Notes from Call on 20140411
- Deb, Matt, Bertram, Bruce, Dave
Please use the Google Doc:
DataONE_Renewal_Proposal/20140407_Panel_Questions/Phase_II_CI_Schedule
https://docs.google.com/document/d/1Oij7wCagOxG-WiOGXIFcrmzT5K9JvUg_wXY3tglLS5U/edit
Notes-
- Maintenance must stay in, though could be reduced early on with the observation that we should be in good shape coming out of Phase I
- We will have lots of MN software stacks available or in late beta stage, so can push the slender node stuff back. Important though to ensure that a developer is available for pushing MN implementations through testing / deployment activities.
- Exmplars for Provenance, Measuremnet Search, Data Services
- New infrastrucutre must operate on the DataONE services / capabilities
Resources
- 6 FTE total in current budget
- Lots of overlap of resources between semantics and prov
- need folks very familiar with topics AND also very familiar with DataONE infrastructure
- Scenario A (transfer 3 FTE from years 4/5 to years 1/2, one from each of the dev groups):
- Ben
- Postdoc 1 Deb's group
- Postdoc 2 Bertram's group
- Scenario B:
- additional 1 FTE from year 4/5 transferred to year 1/2
- Implementation support is essential as most of the domain expertise is low / no funding from DataONE
Identities:
- Ontology Czar
Schedule
- agreement on exchange formats
- at eleast minimum compatibility with standards, eg. prov-o
Month 1-6
Design
Month 7-12
Prototyping
Month 13-18
Hardening
Prototypes available now
-- OBOE/search UI (Mark and Matt's group)
-- OA/Prov annotation model (Matt and Mark's group)
-- Annotation framework (Deborah's group)
-- SemantECO search (Deborah's group)
-- Ontologies
-- Hydro use case ontologies
-- Salmon biology ontology
-- SBC Ontology
-- PROV-O
-- ProvONE model => implement in DataONE/link in DataONE
-- "RSV demo"
-- what was shown at the Reverse Site Visit ;-)
-- PBase & Provenance querying prototype(s) -- in various incarnations
-- implement the "figure" (from the proposal)!?
-- ReproZip
List of prototypes from Victor:
-ProvenanceExplorer: server backend developed on Postgres and working. Was not fully integrated with Web interface.
-ProvenanceAnalyzer: working through DLV implementation.

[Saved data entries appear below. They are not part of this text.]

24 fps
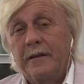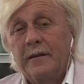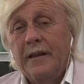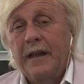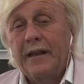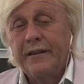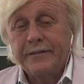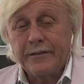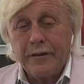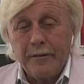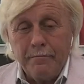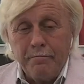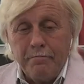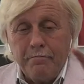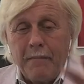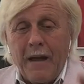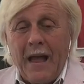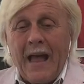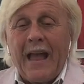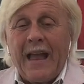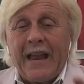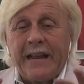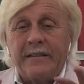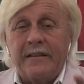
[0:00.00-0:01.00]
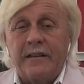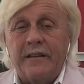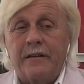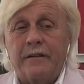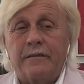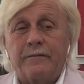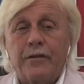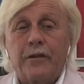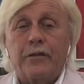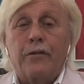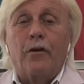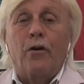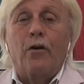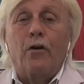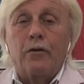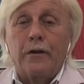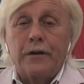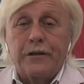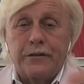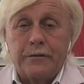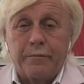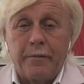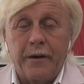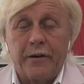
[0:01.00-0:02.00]
It's a magnet for the
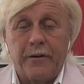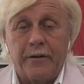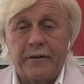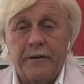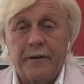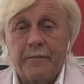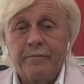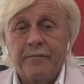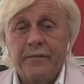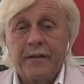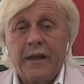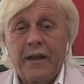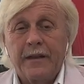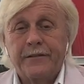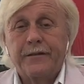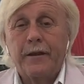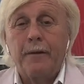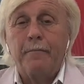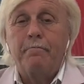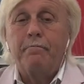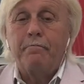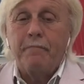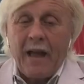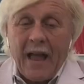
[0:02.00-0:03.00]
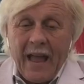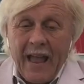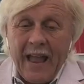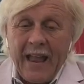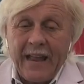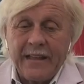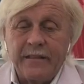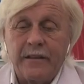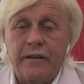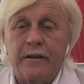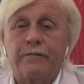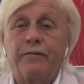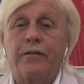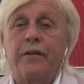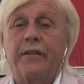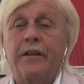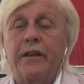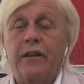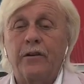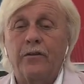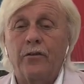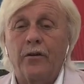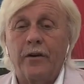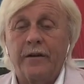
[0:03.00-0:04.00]
Holy Spirit. It's a magnet for
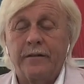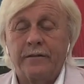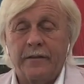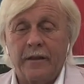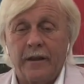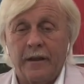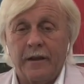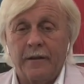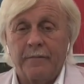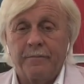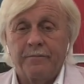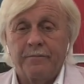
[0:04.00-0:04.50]
the anointing.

-RPQ processor: based on Postgres and works with the types of queries mentioned in the GraphQ paper. Generates equivalent datalog programs as well.
-PBase/Neo4j: enables to upload VisTrails traces to a Neo4j database, visualize them, and query them with cypher. Functional demo version with Web GUI.
-PBase/RDF: similar to Neo4j version but uses RDF for storage and SPARQL for querying. Functional demo version as well.
-PBase/search: still under development, considers searching and ranking capabilities and quality of service analysis.
Goals for 18 months
-------------------
Scenario A:
-- Semantic discovery integrated into DataONE search
-- manual annotation
-- search using: SOLR extensions, SPARQL via triple store
-- examples fully worked in 2 science domains
-- new science domains possible without any further sw dev, just creation of new content (ontologies, annotation, data)
-- Provenance
-- implement ProvONE in DataONE systems (define attachment points)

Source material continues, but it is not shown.